Początek maja dane mi było spędzić w wyborowym towarzystwie. Niestety z tylko jedną osobą w danym czasie, a nie tak jak bym sobie zamarzyła kilkoma więcej i w tym samym czasie, ale cóż - nie można mieć wszystkiego.
Zaczęło się od przyjazdu Izabeli i zwiedzania okolicy (domu Agaty)
Jaki kraj taka kalifornia - tą miejscową uwielbiam w słoneczne dni <3
Gdzie jest Wall'y ?
w dżungli :D
To co ja pokochałam już podczas mojego pierwszego spaceru po Kopenhadze to jej klimat podczas ciepłych dni. Wszędzie się coś dzieje, a ludzie dosłownie wylęgają na ulice - w parkach co rusz widać pikniki, barbecue, w centrum nie sposób znaleźć miejsca siedzące w ogródkach. A wszędzie można spotkać mieszkańców z klasą popijających ich ulubione wino z kieliszków, które chyba zawsze mają przy sobie ; ) Myślę, że dzięki temu, że statystycznie pada w Danii co 3 dni, Duńczycy nauczyli się doceniać słońce, piękną pogodę i naturę bardziej niż inni.

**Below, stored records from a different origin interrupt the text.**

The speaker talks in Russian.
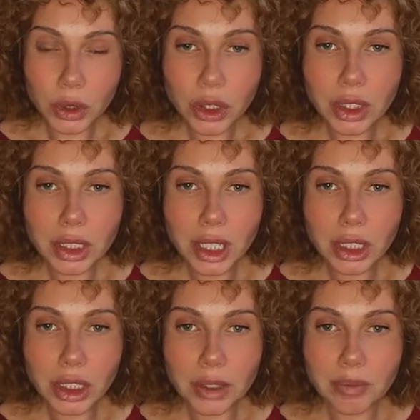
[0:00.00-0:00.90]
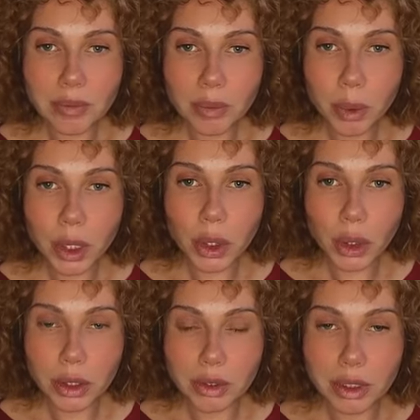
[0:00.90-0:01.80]
И точно так же про
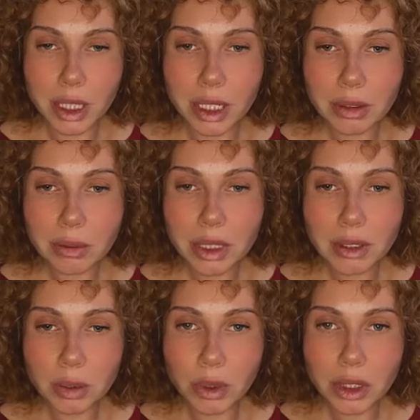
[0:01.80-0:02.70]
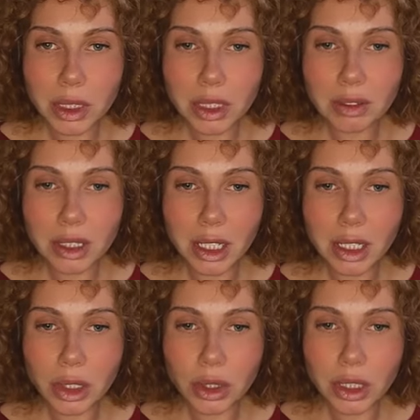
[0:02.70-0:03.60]
кровь, да? Мы с вами уже
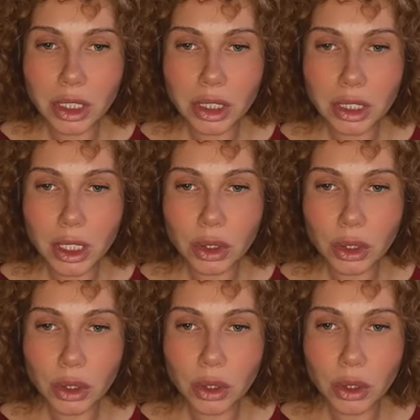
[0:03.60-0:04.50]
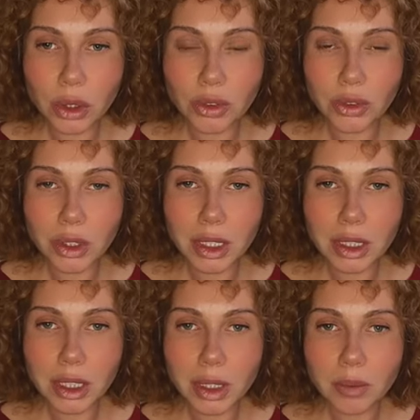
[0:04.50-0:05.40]
говорили, что я считаю, что кровь –
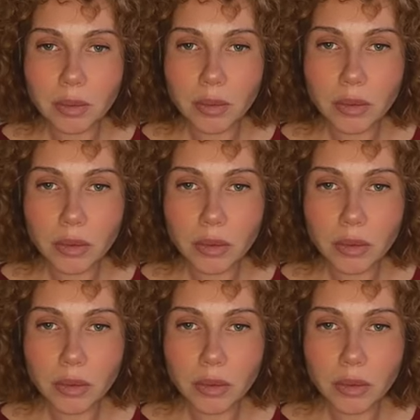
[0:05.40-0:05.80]
это...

Zgodziła się ze mną Iza i chętnię wzięłyśmy przykład z miejscowych i piknikowałyśmy. No i oczywiście nie mogło zabraknąć nieodłącznego elementu duńskiego krajobrazu - roweru!
Chyba najbardziej znane Kopenhaskie widoczki - Nyhavn.
No i lans na dzielni : D
I tutaj powinnam zamieścić jakiś górnolotny cytat o sile przyjaźni bo pomimo, że nie widziałyśmy się od grudnia - nic się nie zmieniło, dobrze było się przekonać o tym na własnej skórze.